▶ **TASK STATEMENT**
Whenever a line below holds the word "Silent", count it; please give only the final number.
*** RECORDS SUPPLIED Section Begins ***
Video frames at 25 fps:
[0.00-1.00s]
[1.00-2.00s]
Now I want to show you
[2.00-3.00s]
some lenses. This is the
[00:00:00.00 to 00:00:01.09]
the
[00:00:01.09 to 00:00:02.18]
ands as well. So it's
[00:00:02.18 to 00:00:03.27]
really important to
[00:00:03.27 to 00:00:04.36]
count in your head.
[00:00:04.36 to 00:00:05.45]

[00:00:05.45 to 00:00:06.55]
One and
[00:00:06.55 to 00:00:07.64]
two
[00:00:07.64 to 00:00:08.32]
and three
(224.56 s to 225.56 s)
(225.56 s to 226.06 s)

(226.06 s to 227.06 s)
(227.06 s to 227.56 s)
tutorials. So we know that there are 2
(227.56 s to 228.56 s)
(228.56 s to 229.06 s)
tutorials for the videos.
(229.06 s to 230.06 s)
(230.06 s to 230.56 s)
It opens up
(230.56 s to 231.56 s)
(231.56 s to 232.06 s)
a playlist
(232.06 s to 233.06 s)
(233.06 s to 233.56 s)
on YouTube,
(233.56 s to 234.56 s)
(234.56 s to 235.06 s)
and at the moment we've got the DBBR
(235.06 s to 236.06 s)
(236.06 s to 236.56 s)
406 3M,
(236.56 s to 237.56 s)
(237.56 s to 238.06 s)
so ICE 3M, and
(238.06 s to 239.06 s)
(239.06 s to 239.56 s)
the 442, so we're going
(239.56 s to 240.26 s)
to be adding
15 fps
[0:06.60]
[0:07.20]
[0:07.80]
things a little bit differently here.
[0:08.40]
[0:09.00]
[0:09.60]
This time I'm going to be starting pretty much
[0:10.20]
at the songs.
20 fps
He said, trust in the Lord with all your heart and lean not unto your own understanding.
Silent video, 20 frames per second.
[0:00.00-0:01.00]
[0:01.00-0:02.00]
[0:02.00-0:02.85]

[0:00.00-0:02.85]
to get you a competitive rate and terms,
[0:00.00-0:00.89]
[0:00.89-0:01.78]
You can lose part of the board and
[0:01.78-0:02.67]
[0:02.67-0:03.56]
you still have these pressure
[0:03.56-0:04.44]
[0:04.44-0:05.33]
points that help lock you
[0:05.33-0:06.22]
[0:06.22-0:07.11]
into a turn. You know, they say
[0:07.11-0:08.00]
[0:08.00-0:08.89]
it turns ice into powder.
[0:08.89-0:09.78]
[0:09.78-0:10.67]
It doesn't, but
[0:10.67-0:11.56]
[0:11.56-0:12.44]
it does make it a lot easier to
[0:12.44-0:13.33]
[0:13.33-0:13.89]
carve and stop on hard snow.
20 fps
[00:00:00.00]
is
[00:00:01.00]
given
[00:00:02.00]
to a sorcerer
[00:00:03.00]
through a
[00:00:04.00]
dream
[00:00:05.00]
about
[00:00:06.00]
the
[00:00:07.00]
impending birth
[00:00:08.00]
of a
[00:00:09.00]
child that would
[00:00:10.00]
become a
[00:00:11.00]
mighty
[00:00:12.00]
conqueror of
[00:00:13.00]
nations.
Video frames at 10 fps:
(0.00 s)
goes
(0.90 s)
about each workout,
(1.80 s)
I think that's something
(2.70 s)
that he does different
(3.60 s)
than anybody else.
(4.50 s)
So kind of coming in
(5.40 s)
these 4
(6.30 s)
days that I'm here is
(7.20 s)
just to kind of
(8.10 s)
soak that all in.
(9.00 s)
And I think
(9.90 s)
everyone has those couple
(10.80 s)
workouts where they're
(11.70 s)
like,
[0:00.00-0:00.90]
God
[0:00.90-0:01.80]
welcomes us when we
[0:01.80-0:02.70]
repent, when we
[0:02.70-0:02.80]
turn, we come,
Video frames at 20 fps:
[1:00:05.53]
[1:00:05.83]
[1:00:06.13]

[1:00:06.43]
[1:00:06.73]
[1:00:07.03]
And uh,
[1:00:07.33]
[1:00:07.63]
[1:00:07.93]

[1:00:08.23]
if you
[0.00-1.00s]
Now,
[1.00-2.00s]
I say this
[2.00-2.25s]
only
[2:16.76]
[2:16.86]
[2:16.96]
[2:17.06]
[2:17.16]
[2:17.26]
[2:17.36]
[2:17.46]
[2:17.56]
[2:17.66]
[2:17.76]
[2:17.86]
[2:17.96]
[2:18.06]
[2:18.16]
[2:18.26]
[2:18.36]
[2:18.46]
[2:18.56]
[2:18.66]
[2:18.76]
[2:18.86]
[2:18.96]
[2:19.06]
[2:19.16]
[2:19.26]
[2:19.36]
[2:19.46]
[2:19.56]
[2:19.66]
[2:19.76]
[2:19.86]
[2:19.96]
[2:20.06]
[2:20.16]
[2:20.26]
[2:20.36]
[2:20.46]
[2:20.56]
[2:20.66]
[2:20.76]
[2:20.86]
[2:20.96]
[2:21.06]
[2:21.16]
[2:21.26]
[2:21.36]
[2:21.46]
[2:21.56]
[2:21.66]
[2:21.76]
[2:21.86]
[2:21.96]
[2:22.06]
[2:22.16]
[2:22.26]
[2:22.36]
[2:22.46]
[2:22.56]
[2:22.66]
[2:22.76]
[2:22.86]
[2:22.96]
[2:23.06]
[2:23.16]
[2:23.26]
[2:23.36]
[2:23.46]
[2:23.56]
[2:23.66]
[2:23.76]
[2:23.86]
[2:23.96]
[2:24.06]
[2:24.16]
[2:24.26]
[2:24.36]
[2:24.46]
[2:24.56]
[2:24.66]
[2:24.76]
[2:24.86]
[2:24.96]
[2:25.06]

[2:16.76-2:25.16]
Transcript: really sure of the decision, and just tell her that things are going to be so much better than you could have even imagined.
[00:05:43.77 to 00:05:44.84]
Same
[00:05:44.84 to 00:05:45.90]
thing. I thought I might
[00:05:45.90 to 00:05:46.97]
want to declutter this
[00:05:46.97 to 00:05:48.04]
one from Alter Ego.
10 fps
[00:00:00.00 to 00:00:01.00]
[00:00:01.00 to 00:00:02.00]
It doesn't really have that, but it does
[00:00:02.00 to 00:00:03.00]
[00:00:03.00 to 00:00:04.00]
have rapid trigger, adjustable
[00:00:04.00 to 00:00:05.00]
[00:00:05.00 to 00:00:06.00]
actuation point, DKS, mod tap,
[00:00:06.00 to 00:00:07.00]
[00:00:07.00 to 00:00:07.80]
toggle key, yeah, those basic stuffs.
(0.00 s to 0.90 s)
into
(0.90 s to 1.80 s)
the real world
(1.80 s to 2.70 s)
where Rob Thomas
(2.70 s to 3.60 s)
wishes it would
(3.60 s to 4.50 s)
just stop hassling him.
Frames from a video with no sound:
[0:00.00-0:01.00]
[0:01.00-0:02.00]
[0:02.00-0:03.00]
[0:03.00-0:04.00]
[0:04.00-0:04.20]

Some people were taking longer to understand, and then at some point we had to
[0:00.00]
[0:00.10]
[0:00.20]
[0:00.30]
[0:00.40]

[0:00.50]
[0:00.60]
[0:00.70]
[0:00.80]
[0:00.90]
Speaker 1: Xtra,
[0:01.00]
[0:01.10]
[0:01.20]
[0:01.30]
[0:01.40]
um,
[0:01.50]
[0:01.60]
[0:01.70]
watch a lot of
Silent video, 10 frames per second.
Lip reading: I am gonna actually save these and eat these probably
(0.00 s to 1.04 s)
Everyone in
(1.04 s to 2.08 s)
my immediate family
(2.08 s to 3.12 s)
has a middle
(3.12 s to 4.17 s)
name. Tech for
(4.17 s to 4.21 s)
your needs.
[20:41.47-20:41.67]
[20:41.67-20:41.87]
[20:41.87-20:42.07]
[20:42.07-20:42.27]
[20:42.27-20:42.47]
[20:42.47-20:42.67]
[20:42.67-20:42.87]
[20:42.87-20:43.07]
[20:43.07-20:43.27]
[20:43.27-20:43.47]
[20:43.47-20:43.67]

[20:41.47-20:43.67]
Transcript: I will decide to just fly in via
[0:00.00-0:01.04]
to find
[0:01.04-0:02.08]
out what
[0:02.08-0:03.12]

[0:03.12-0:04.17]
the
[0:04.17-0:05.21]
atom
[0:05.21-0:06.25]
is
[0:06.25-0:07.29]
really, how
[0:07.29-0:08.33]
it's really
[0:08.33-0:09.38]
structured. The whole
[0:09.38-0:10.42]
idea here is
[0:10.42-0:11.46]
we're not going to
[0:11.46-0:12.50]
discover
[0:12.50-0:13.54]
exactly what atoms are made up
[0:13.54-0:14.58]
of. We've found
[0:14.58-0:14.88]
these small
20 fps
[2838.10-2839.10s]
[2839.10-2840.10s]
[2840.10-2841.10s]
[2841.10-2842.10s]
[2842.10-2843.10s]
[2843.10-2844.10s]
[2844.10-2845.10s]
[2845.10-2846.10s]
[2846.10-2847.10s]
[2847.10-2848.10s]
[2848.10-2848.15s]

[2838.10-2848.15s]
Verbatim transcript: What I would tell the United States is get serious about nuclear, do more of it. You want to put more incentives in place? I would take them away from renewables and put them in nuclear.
*** RECORDS SUPPLIED Section Ends ***
▶ **RESPONSE BELOW**
2